PROBLEM DETAILS:
Without the pictures, output the records below exactly as they are.

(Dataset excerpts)
——

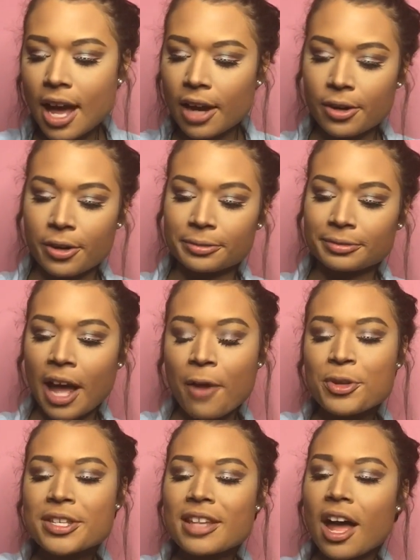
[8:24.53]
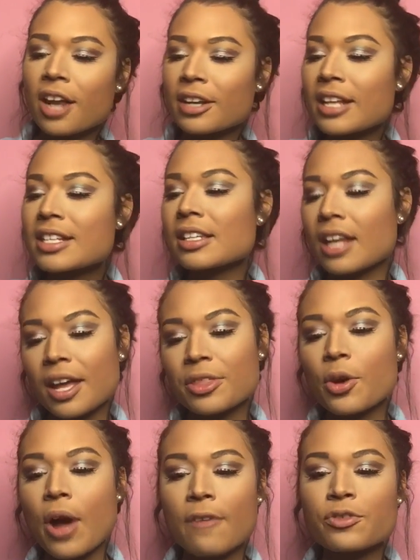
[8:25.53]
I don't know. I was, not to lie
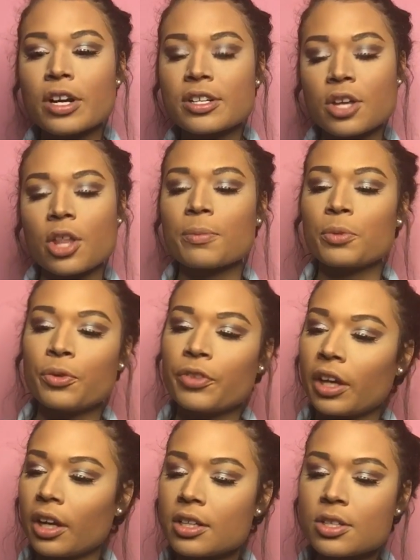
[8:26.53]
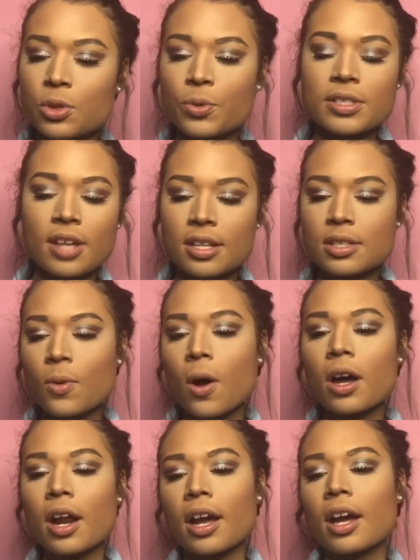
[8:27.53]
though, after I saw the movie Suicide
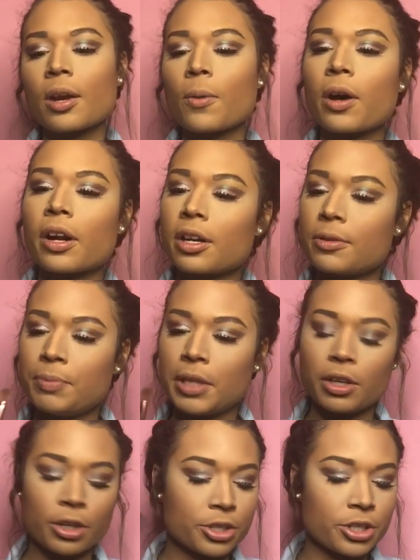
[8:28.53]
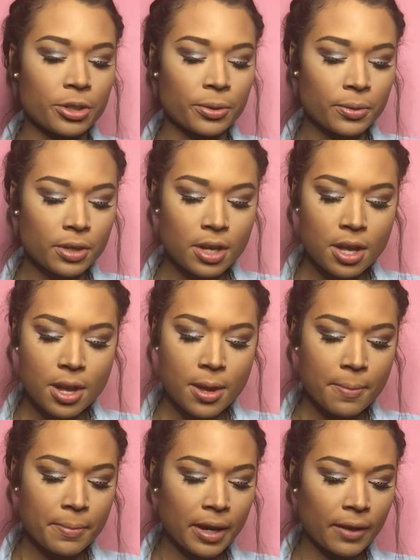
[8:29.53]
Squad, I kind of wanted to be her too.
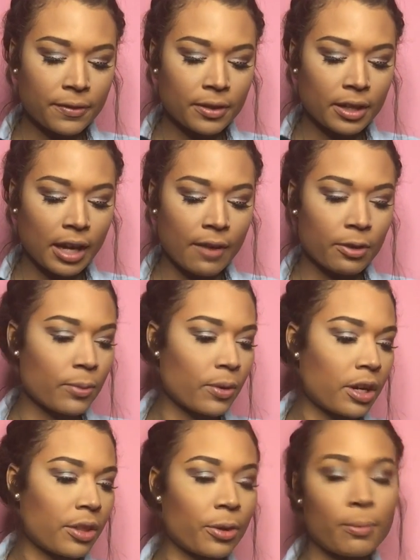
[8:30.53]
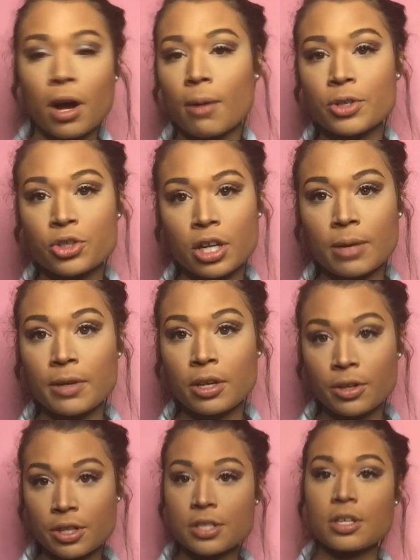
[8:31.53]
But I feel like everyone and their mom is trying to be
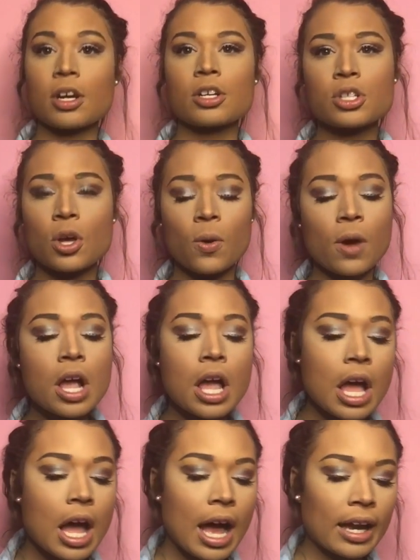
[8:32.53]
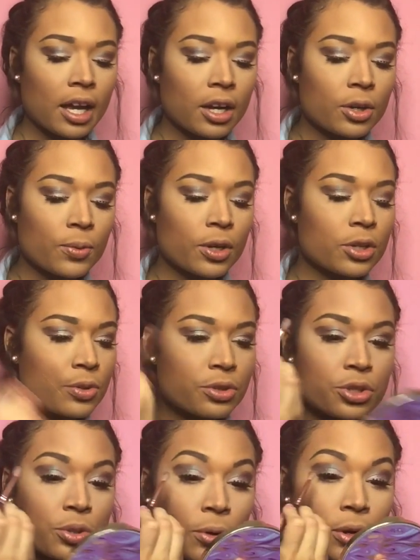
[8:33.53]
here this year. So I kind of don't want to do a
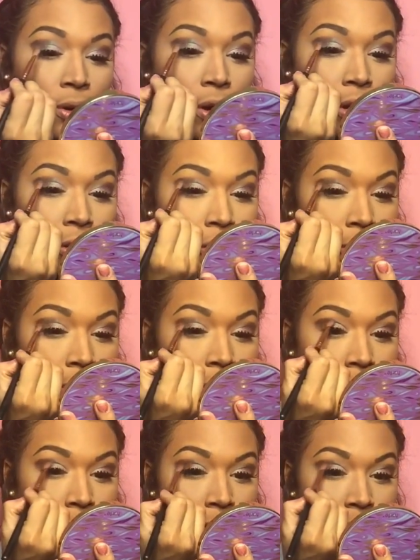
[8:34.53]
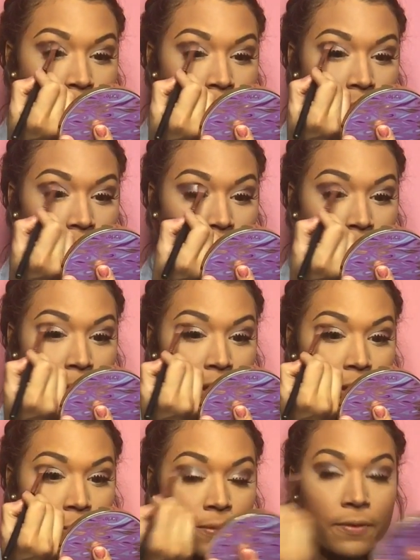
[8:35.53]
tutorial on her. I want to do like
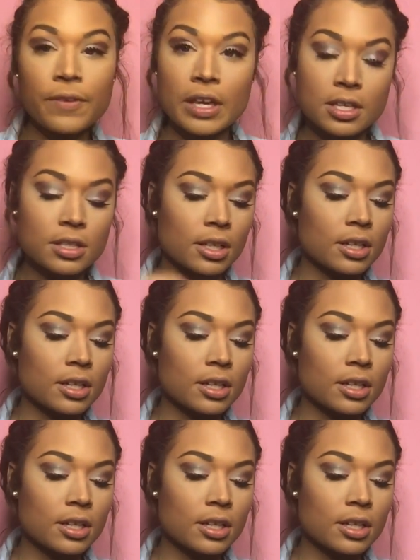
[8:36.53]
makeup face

——

EXERCISE RESPONSE:
[8:24.53]
[8:25.53]
I don't know. I was, not to lie
[8:26.53]
[8:27.53]
though, after I saw the movie Suicide
[8:28.53]
[8:29.53]
Squad, I kind of wanted to be her too.
[8:30.53]
[8:31.53]
But I feel like everyone and their mom is trying to be
[8:32.53]
[8:33.53]
here this year. So I kind of don't want to do a
[8:34.53]
[8:35.53]
tutorial on her. I want to do like
[8:36.53]
makeup face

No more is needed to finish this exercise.